» **TASK INSTRUCTIONS**:
Return, from the data below, each line that contains the word "frames".

Saved data entries:
○ ○ ○ ○
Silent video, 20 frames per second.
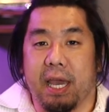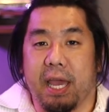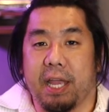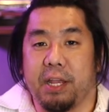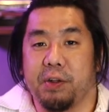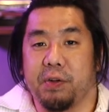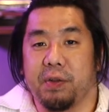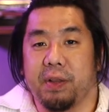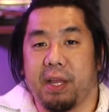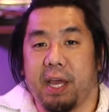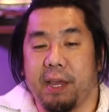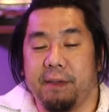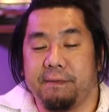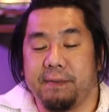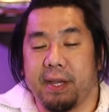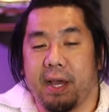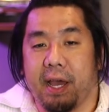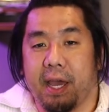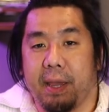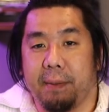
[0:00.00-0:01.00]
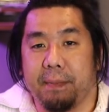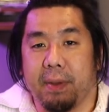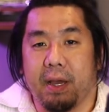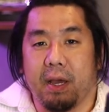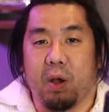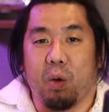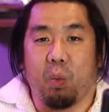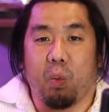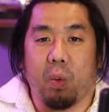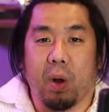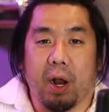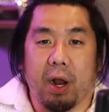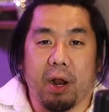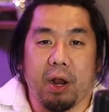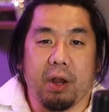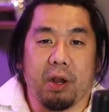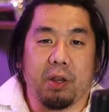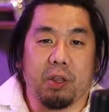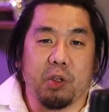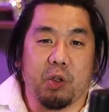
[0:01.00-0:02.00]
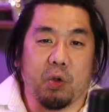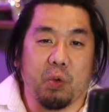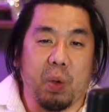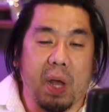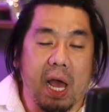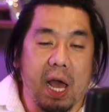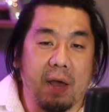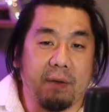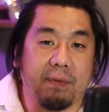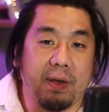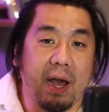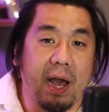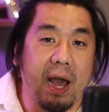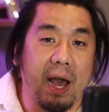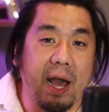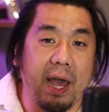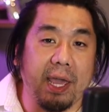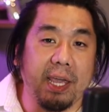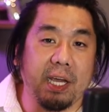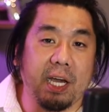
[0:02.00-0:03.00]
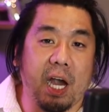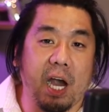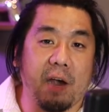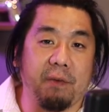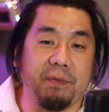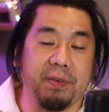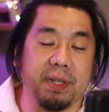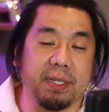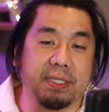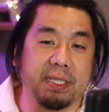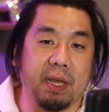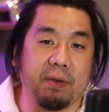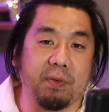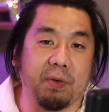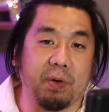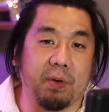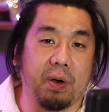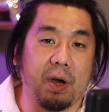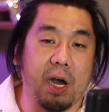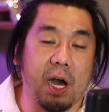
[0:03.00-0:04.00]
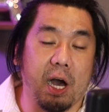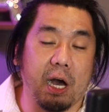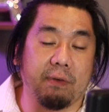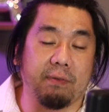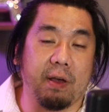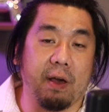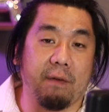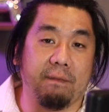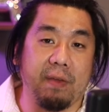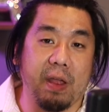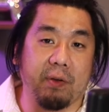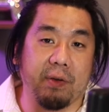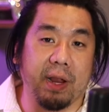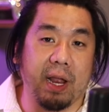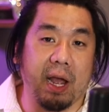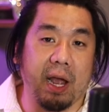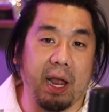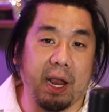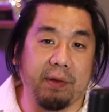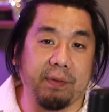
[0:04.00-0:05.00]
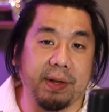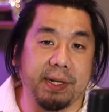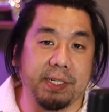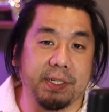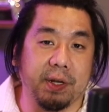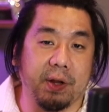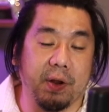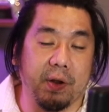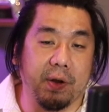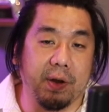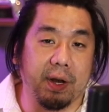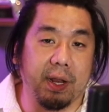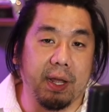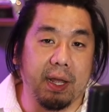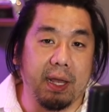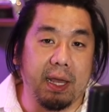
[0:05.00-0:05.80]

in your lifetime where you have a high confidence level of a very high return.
○ ○ ○ ○
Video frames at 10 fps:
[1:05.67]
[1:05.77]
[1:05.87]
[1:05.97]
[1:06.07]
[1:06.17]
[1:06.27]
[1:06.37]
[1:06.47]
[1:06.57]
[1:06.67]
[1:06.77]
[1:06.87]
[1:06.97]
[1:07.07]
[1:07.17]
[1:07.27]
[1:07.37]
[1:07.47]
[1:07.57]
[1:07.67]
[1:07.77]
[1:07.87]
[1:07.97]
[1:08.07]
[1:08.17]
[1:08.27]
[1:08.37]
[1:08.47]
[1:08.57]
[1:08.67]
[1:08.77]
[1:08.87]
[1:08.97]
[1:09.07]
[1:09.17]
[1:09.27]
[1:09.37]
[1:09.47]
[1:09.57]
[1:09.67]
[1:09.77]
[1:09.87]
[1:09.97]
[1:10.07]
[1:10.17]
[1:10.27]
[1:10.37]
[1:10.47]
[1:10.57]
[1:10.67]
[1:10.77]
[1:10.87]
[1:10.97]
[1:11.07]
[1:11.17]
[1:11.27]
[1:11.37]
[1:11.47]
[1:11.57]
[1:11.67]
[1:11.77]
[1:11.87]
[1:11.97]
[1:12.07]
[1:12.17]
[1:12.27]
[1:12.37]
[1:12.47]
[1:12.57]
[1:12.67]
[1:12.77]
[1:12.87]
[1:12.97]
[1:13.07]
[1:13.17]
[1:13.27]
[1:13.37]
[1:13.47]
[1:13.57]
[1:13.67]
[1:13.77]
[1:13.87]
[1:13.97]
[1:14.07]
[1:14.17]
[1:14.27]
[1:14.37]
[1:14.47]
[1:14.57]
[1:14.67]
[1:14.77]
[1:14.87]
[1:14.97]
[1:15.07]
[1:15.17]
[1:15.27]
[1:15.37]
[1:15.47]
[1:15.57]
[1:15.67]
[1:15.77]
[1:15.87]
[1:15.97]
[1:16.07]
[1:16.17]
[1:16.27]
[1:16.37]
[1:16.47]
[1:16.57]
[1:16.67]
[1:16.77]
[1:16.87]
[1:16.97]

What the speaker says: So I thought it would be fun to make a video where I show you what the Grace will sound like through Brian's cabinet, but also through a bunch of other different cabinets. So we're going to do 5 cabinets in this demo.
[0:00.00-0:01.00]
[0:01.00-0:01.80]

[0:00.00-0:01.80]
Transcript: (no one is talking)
○ ○ ○ ○
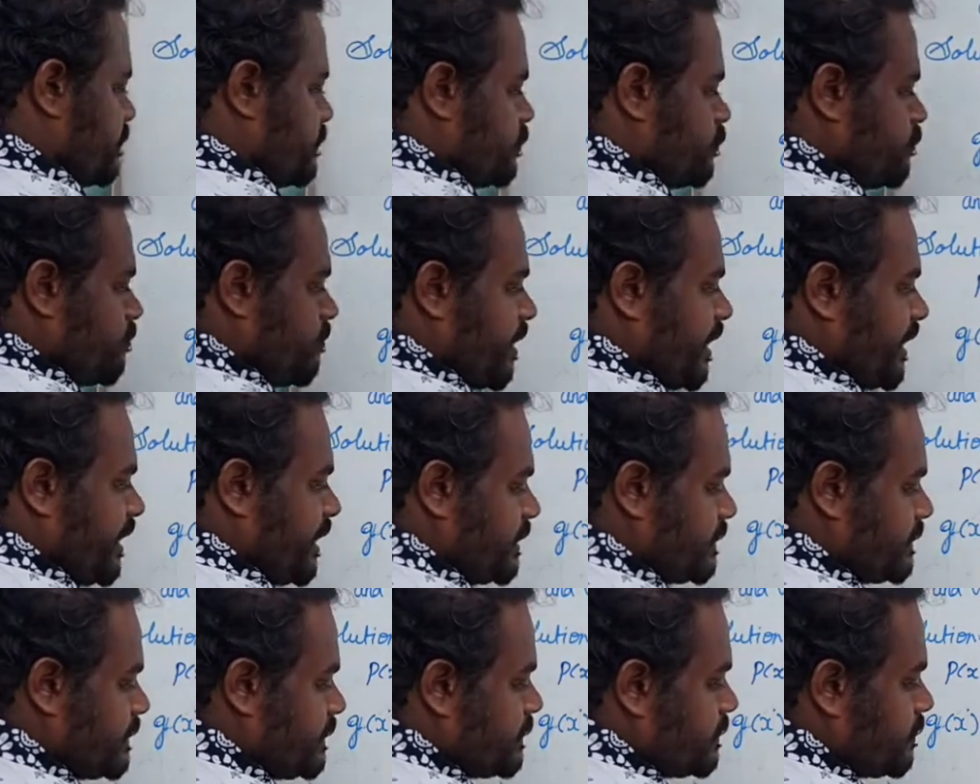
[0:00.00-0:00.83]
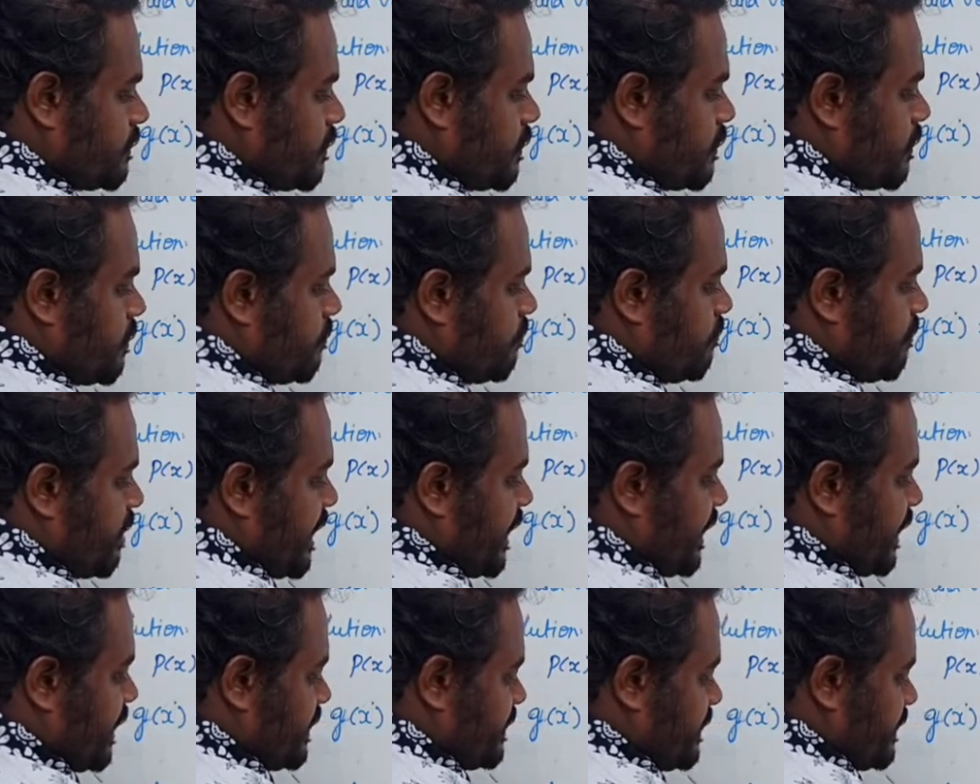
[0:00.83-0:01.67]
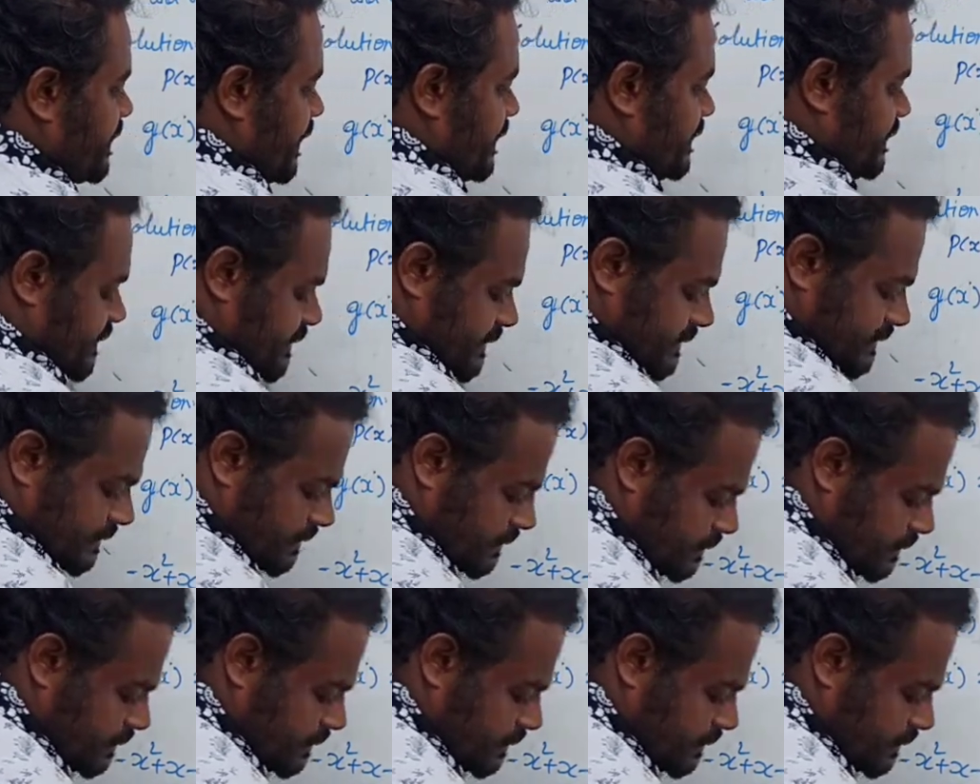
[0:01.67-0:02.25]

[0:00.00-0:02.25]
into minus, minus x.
○ ○ ○ ○
» **YOUR RESPONSE**:
Silent video, 20 frames per second.
Video frames at 10 fps:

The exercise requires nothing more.